Reproduce the entries beneath exactly, without their images.

[[ DATASET EXCERPTS open ]]

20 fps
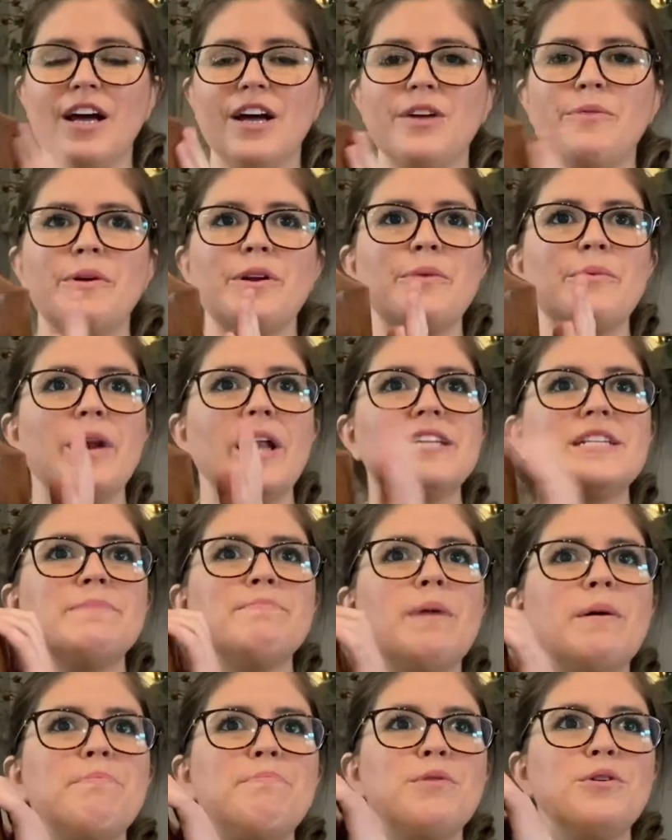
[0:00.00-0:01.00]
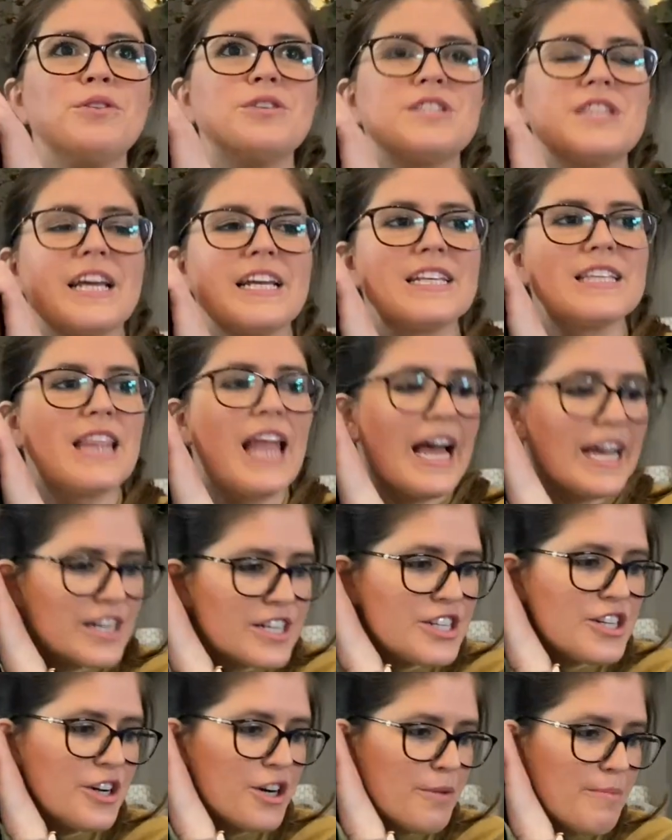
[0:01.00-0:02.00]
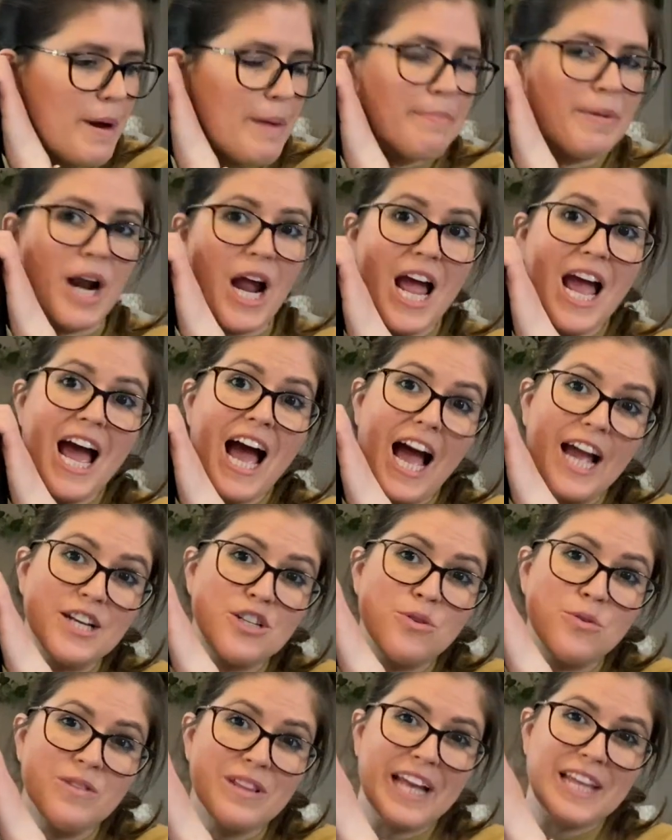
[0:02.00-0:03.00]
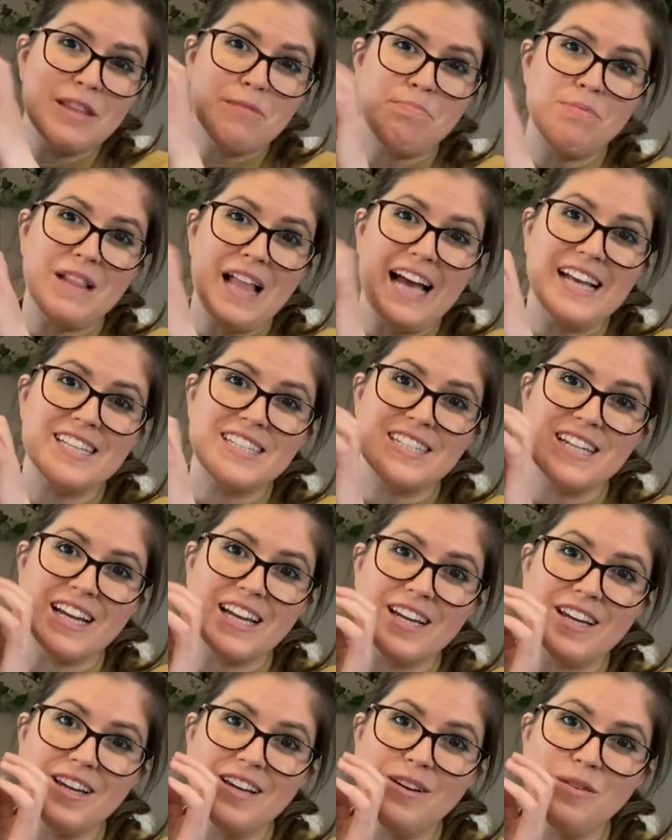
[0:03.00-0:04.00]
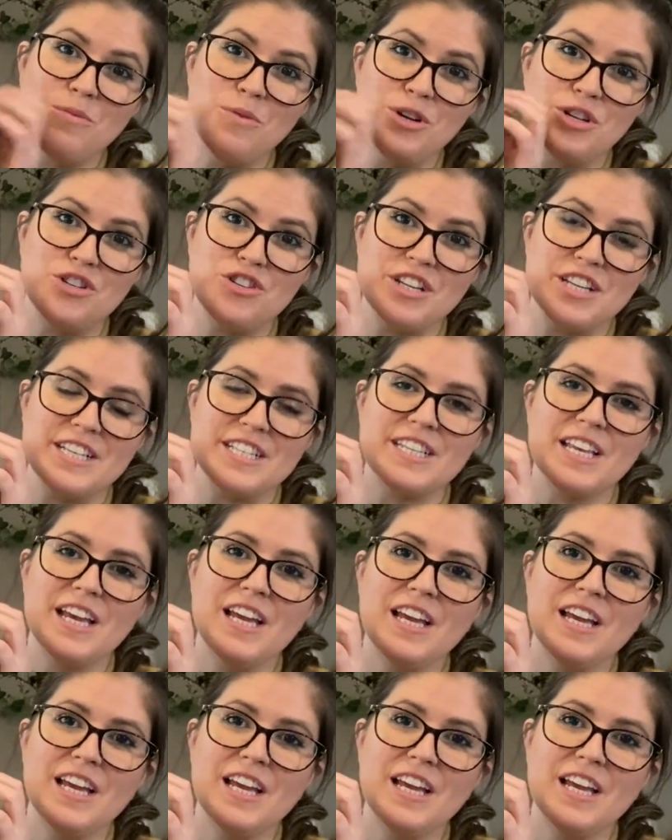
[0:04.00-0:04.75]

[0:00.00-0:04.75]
when I did my boots thing last year, remember, I don't like the plastic wood trees,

[[ DATASET EXCERPTS closed ]]

▶ SOLUTION BELOW
20 fps
[0:00.00-0:01.00]
[0:01.00-0:02.00]
[0:02.00-0:03.00]
[0:03.00-0:04.00]
[0:04.00-0:04.75]

[0:00.00-0:04.75]
when I did my boots thing last year, remember, I don't like the plastic wood trees,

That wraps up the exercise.